# Fiesta ST confirmed for USA for 2013: 5 doors, 200 hp, 34 mpg



## Chris90 (Apr 7, 2003)

The Focus ST sounds really good to me but I don't like the over the top styling. The Fiesta ST looks better imo, could make a great commuter car if not too expensive.

I assume we get the Recaro seats too.

http://www.autoblog.com/2012/11/26/ford-expanding-fiesta-line-with-high-po-st-frugal-1-0l-ecoboost/


----------



## fivepointnine (Jul 21, 2011)

I really wish we could get the 2 door version that Europe enjoys!


----------



## cwsqbm (Aug 4, 2004)

As much as I want to like the Fiesta, I hated the interior when I sat in one.

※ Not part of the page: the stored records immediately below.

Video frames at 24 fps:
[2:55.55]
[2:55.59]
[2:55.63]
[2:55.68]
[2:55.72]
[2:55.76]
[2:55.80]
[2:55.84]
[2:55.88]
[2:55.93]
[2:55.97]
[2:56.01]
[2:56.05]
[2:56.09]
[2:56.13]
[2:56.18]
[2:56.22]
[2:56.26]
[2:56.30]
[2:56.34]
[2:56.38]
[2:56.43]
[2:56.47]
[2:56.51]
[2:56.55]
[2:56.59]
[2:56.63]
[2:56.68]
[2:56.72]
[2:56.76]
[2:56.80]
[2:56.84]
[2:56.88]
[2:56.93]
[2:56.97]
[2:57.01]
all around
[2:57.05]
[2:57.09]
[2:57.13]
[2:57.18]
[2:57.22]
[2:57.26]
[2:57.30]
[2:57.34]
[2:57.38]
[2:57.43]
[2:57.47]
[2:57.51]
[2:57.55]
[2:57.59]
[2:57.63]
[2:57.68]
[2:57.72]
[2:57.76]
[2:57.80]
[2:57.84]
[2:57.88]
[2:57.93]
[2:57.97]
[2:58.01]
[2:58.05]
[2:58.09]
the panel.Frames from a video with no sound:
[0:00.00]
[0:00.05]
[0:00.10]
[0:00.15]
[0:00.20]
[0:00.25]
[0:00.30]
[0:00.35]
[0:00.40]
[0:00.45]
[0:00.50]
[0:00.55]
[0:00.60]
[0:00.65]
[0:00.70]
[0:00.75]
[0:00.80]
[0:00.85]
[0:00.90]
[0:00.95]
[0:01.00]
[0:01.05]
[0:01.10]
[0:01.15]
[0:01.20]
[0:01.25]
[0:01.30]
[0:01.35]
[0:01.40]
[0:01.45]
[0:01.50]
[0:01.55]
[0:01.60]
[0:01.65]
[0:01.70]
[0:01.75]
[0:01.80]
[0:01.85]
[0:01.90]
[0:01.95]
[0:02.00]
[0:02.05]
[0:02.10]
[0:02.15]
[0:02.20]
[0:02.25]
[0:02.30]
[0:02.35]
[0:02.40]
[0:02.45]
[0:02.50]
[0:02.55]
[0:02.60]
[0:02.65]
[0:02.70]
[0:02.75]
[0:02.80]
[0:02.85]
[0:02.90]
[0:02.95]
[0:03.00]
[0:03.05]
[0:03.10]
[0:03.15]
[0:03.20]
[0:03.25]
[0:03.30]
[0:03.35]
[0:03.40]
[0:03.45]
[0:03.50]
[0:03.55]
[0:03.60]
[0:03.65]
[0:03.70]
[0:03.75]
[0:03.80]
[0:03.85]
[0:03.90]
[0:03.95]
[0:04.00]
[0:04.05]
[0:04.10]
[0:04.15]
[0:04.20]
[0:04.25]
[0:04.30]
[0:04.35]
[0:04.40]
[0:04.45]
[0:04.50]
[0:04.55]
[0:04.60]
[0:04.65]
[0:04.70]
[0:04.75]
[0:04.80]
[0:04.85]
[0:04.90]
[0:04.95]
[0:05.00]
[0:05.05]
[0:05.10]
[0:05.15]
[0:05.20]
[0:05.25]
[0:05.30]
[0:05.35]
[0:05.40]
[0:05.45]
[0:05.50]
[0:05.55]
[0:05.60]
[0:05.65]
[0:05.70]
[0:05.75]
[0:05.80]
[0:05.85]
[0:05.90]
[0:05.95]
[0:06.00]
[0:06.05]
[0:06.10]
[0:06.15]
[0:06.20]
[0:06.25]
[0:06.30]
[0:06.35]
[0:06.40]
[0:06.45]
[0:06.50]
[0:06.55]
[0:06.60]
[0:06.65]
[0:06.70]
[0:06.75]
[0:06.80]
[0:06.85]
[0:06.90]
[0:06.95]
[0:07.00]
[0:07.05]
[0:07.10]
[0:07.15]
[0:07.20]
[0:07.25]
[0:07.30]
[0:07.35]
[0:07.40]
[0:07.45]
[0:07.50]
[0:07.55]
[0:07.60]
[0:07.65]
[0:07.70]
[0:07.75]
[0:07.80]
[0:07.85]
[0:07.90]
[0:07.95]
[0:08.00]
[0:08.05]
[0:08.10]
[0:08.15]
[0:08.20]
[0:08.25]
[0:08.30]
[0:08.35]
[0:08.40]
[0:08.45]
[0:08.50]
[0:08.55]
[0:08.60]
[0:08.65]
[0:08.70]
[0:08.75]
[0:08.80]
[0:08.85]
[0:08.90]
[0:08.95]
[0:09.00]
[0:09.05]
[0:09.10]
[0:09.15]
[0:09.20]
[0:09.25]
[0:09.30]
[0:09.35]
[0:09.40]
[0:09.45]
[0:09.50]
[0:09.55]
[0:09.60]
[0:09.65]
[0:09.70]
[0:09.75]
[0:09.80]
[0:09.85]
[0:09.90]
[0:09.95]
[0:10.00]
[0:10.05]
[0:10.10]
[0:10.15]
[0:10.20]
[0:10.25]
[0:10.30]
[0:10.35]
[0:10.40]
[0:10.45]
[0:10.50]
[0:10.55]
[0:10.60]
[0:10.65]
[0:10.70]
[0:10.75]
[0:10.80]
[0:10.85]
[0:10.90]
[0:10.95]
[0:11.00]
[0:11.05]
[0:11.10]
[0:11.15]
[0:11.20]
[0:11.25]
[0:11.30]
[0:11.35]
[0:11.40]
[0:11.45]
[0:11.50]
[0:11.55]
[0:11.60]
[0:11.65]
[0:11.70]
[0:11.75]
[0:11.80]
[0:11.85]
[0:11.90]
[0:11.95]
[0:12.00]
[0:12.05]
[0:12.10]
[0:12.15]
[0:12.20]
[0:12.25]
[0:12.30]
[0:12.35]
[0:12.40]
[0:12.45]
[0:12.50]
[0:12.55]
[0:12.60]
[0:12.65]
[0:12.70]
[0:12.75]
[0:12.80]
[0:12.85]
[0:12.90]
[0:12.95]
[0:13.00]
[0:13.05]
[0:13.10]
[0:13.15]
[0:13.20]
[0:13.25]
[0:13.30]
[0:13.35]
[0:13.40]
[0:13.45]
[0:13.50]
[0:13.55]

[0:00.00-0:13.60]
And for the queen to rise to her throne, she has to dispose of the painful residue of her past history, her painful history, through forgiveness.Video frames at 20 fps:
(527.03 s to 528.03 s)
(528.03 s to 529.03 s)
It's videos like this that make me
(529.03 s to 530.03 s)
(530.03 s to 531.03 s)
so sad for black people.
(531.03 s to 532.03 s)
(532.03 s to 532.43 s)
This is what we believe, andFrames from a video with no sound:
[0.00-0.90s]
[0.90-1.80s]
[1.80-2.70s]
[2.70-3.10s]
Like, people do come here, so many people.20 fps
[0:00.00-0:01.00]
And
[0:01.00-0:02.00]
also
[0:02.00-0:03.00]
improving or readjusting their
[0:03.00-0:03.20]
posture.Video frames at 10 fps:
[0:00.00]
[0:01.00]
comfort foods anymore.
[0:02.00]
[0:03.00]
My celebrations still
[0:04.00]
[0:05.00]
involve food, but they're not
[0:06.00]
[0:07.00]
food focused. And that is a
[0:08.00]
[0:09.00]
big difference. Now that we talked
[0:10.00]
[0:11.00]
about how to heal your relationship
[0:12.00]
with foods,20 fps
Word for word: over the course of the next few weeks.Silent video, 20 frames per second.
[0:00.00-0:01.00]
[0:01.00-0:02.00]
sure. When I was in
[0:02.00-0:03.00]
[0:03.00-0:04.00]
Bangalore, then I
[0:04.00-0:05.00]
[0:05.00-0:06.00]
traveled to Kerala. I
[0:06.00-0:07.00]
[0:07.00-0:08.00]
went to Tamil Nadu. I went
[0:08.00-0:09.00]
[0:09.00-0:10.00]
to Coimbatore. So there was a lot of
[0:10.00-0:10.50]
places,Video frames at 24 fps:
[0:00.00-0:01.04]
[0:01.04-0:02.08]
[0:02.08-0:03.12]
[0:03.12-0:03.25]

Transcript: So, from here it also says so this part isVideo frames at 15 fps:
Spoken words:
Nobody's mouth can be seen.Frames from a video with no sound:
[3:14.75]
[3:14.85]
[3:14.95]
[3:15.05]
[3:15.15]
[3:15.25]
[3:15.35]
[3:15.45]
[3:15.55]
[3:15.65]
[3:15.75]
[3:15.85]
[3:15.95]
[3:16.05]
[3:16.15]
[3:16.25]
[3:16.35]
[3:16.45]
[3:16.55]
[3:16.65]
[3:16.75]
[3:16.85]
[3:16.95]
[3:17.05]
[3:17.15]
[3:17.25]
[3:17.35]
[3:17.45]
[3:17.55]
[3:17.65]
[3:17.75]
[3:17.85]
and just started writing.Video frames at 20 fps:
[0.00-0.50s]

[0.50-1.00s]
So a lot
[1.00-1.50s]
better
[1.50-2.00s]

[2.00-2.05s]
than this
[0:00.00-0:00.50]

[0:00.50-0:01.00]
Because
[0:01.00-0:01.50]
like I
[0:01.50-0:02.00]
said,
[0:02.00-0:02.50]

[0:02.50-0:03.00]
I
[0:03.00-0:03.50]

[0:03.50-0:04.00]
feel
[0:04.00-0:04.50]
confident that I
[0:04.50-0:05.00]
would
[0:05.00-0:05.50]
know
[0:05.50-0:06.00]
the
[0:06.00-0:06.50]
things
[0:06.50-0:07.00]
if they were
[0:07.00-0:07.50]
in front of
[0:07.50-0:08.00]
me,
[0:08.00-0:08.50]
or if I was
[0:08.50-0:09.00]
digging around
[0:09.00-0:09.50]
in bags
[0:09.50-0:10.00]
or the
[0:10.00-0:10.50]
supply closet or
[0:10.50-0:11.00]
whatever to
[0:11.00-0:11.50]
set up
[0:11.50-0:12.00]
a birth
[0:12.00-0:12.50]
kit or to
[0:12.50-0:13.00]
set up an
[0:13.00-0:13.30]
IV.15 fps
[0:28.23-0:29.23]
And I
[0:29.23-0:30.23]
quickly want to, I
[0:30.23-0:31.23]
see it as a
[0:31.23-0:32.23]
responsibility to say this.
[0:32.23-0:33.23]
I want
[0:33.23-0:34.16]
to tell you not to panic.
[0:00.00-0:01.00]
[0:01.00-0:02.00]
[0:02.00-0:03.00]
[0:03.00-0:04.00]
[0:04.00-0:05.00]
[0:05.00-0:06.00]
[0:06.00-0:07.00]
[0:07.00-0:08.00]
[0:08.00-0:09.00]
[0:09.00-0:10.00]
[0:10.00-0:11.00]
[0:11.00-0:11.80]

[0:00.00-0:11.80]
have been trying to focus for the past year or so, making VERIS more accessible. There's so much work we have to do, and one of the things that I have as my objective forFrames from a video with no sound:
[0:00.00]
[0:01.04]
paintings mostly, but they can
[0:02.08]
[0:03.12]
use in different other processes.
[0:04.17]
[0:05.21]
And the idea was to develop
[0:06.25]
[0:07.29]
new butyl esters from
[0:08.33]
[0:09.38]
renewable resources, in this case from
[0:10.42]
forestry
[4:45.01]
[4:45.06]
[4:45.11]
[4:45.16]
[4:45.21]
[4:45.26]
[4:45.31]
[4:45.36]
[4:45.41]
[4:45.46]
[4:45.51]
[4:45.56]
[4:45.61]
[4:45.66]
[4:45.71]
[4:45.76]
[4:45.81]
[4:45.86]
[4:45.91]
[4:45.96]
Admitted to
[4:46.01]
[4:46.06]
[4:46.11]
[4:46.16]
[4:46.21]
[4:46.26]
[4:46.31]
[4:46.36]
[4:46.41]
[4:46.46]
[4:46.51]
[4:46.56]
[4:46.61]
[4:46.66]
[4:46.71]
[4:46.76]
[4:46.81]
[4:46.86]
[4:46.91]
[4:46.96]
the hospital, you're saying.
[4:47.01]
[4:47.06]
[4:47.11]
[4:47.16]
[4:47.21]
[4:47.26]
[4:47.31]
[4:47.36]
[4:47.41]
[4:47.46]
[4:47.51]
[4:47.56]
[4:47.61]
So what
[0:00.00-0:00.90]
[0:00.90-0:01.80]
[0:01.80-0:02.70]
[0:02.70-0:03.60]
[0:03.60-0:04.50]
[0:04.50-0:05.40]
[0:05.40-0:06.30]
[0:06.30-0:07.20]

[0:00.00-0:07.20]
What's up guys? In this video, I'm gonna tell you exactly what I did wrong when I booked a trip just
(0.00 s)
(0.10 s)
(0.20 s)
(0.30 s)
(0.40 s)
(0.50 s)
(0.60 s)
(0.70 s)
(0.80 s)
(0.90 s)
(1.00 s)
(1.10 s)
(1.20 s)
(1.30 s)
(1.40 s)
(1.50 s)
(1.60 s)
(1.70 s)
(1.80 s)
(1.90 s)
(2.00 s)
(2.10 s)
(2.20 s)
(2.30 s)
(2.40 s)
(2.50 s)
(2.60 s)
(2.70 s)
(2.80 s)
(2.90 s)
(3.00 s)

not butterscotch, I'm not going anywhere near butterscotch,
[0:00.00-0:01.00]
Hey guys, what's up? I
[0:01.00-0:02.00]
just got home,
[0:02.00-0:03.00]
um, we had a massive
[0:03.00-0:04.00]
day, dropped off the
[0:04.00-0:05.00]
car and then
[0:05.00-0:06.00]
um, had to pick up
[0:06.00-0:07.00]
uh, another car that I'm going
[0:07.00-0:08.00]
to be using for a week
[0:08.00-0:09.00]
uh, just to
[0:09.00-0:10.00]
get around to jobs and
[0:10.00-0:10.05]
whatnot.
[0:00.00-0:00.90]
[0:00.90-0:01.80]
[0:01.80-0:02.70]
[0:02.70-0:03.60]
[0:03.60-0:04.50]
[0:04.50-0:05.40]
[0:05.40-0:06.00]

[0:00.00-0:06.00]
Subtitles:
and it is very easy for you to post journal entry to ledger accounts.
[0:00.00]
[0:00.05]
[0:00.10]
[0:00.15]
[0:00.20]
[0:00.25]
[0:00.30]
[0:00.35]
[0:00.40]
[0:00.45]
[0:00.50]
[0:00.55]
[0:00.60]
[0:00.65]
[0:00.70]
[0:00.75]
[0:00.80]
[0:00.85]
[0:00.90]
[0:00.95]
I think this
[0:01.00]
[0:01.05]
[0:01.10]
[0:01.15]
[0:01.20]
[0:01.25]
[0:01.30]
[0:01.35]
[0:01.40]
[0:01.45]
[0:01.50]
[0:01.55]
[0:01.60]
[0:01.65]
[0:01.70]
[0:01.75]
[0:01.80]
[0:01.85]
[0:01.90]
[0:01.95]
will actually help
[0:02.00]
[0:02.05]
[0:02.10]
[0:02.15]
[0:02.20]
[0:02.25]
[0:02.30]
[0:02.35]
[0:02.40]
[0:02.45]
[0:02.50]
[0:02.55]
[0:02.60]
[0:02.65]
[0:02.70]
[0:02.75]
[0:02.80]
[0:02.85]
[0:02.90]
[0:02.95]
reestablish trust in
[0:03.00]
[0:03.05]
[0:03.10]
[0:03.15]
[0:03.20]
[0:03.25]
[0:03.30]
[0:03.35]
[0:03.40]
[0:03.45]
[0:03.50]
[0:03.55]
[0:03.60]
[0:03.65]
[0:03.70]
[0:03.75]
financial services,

The low-resolution orange pixels on the information screen looked positively 1980s. And what's with crappy little screens that try to look like the car has built-in nav? I'm sure its because the european version offers navigation so the dash has a big hole in it.


----------



## Chris90 (Apr 7, 2003)

cwsqbm said:


> As much as I want to like the Fiesta, I hated the interior when I sat in one. The low-resolution orange pixels on the information screen looked positively 1980s. And what's with crappy little screens that try to look like the car has built-in nav? I'm sure its because the european version offers navigation so the dash has a big hole in it.


Fords usually disappoint in person.


----------